The Isle of Wight duo doesn’t mangle the agony of modern life with obligatory metaphors and artful hints about their personal lives. Instead, Teasdale speaks in plain terms with a beautifully blasé delivery. These are songs for when life gets so overwhelming, in so many ways, that you’re kinda over it and must matter-of-factly surrender to the storm. Even if the storm in question is insatiable lust.

“Beat me up! Count me in! 3-2-1!” Teasdale chirped on “Wet Dream,” right before finishing the chorus with a clerical tone: “Let’s begin.” She never uttered an uncouth syllable, but the directness of her language — we’ll let you Google the rest — made cheeks flush, even if the single technically is FCC-approved.

Wet Leg songs say what everyone is thinking but never expresses out loud — not because they’re too afraid to say it, but because the thoughts appear too mundane to share. But what’s obvious and what’s universal also tend to be undeniably relatable, and that’s the overlap that made listeners spring from their seats when “Chaise Longue” dropped last June. It’s also how the duo gain another leg up in the indie music world with every new single they drop.
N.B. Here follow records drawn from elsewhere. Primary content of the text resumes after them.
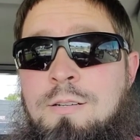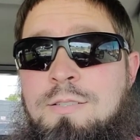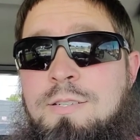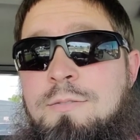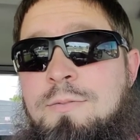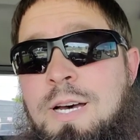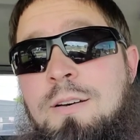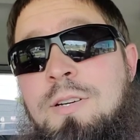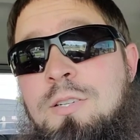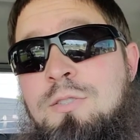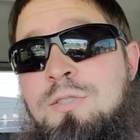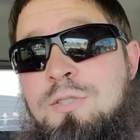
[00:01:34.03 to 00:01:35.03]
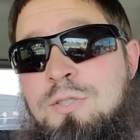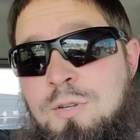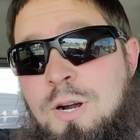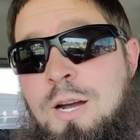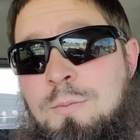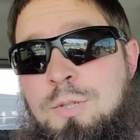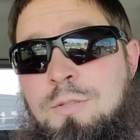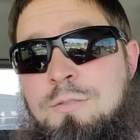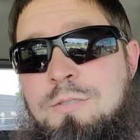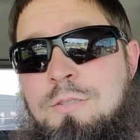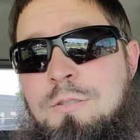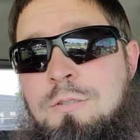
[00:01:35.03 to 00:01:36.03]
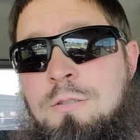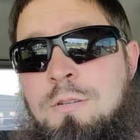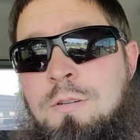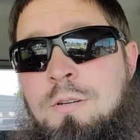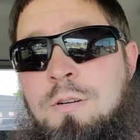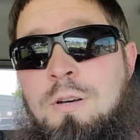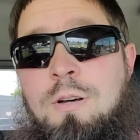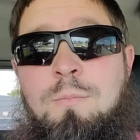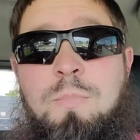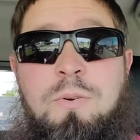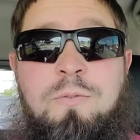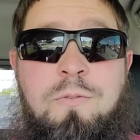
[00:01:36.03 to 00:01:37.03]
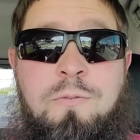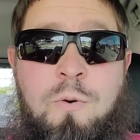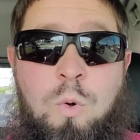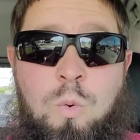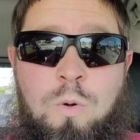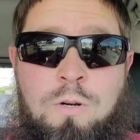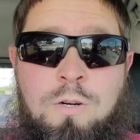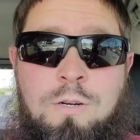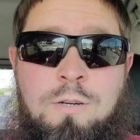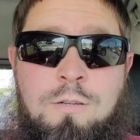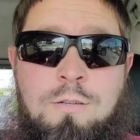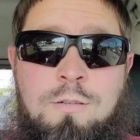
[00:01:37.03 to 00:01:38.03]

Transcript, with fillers: to 500 subscribers before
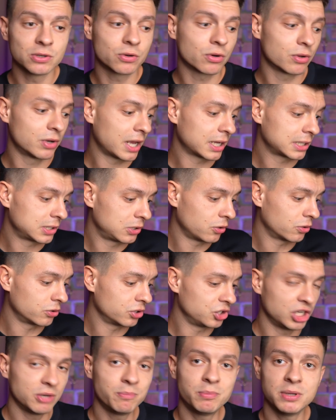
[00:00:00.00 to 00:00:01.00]
to connect your
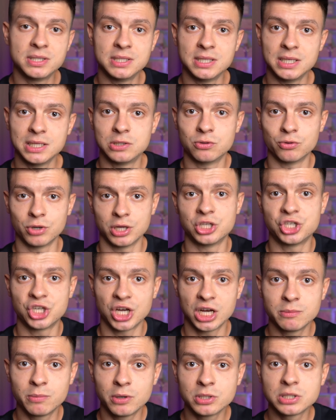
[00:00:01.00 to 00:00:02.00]
G P T to a
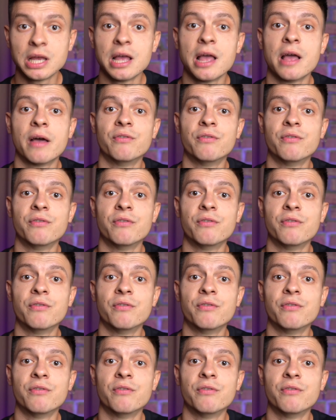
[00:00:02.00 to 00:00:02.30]
chatbot,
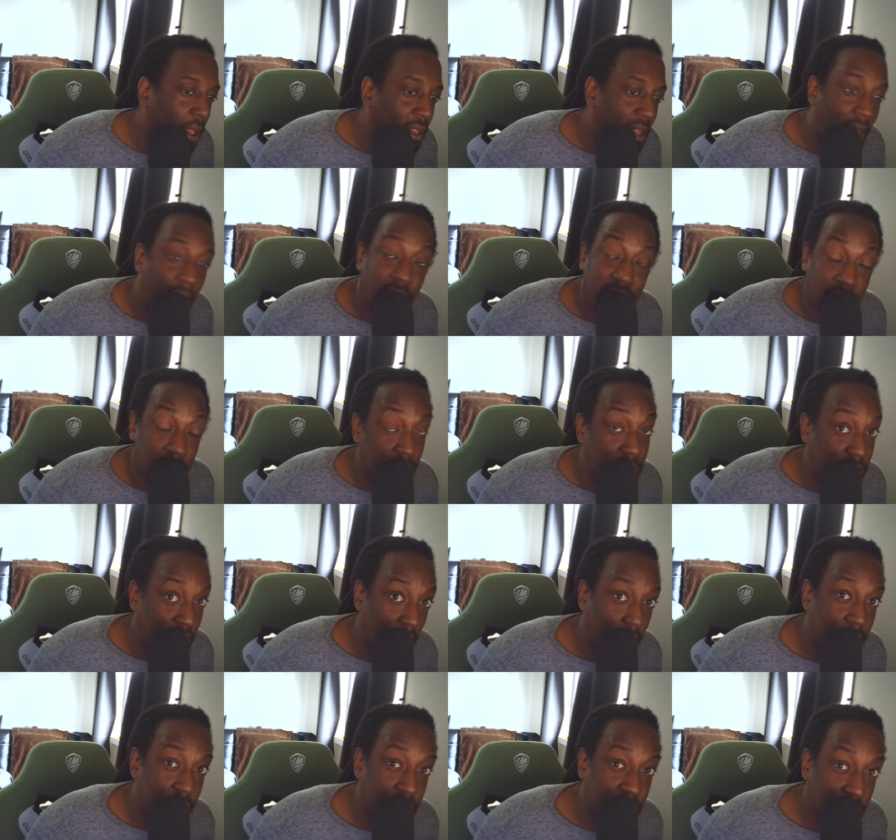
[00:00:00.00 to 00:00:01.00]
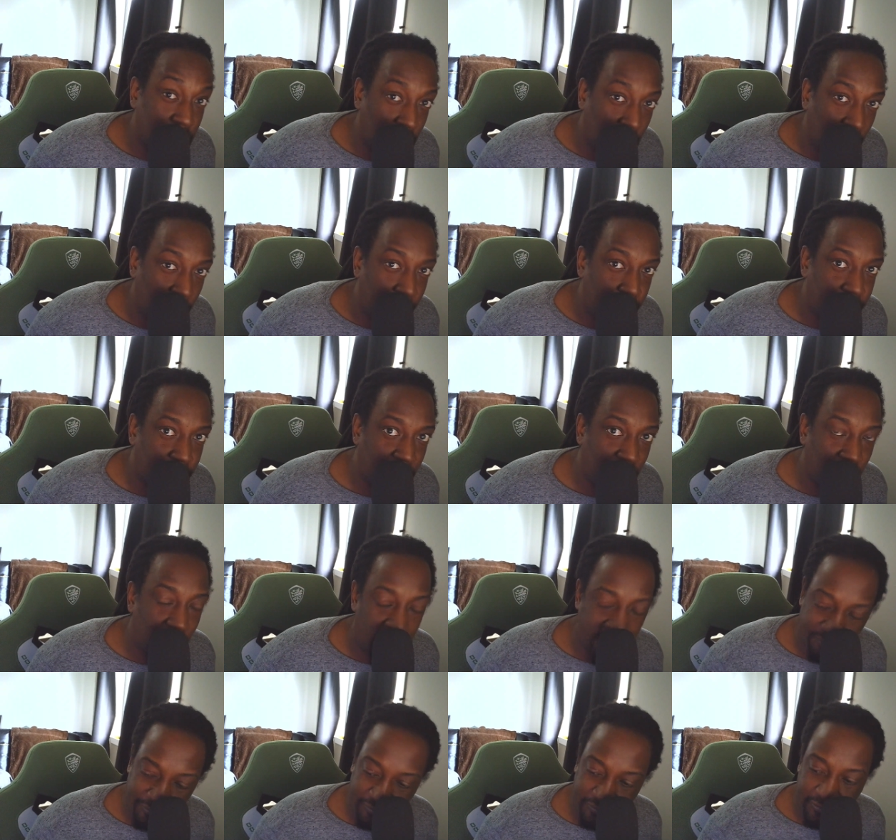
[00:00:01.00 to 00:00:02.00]
last night's game to see
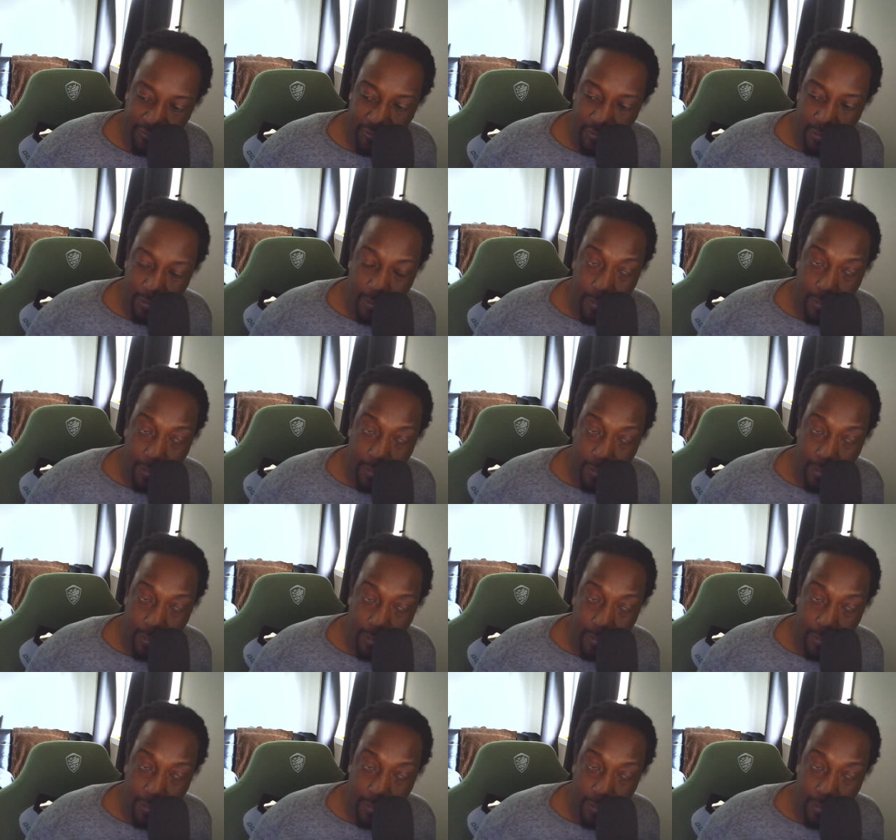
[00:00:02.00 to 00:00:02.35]
if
“Suck the life / From my eyes / It feels nice / I’m scrolling” Teasdale sang on “Oh No,” a song that also pairs “credit card” with “life is hard.” She never explained why she mentioned her credit card, nor does she need to. There are enough implied meanings — debt! inflation! stacks of bills! — that the listener can fill in the blanks using their own experience.

After a 50 minute sprint that spanned 15 songs, Wet Leg collapsed into “Chaise Longue,” that magical song that transforms a verbatim Mean Girls reference (“Is your muffin buttered? / Would you like us to assign someone to butter your muffin?”) into a clever nod to crisis (“Is your mother worried? / Would you like us to assign someone to worry your mother?”). 

The band “got the big D” (degree) and refused to stay for a well-earned big E (encore), even after Teasdale recited the song with lippy sarcasm, as if to poke fun at her own single’s mega-success. Because as Wet Leg have already demonstrated, little, if anything, is worth examining without some smart-mouthed remark.

As fans exited the club, they likely overlooked the main hallway’s laundry-list-mural of icons who found their rising star moments within the walls of The Paradise. Tom Petty. Blondie. Alanis. U2. You know, the works.

Expect a “wet paint” sign in the coming years, tacked next to a new entry: Wet Leg.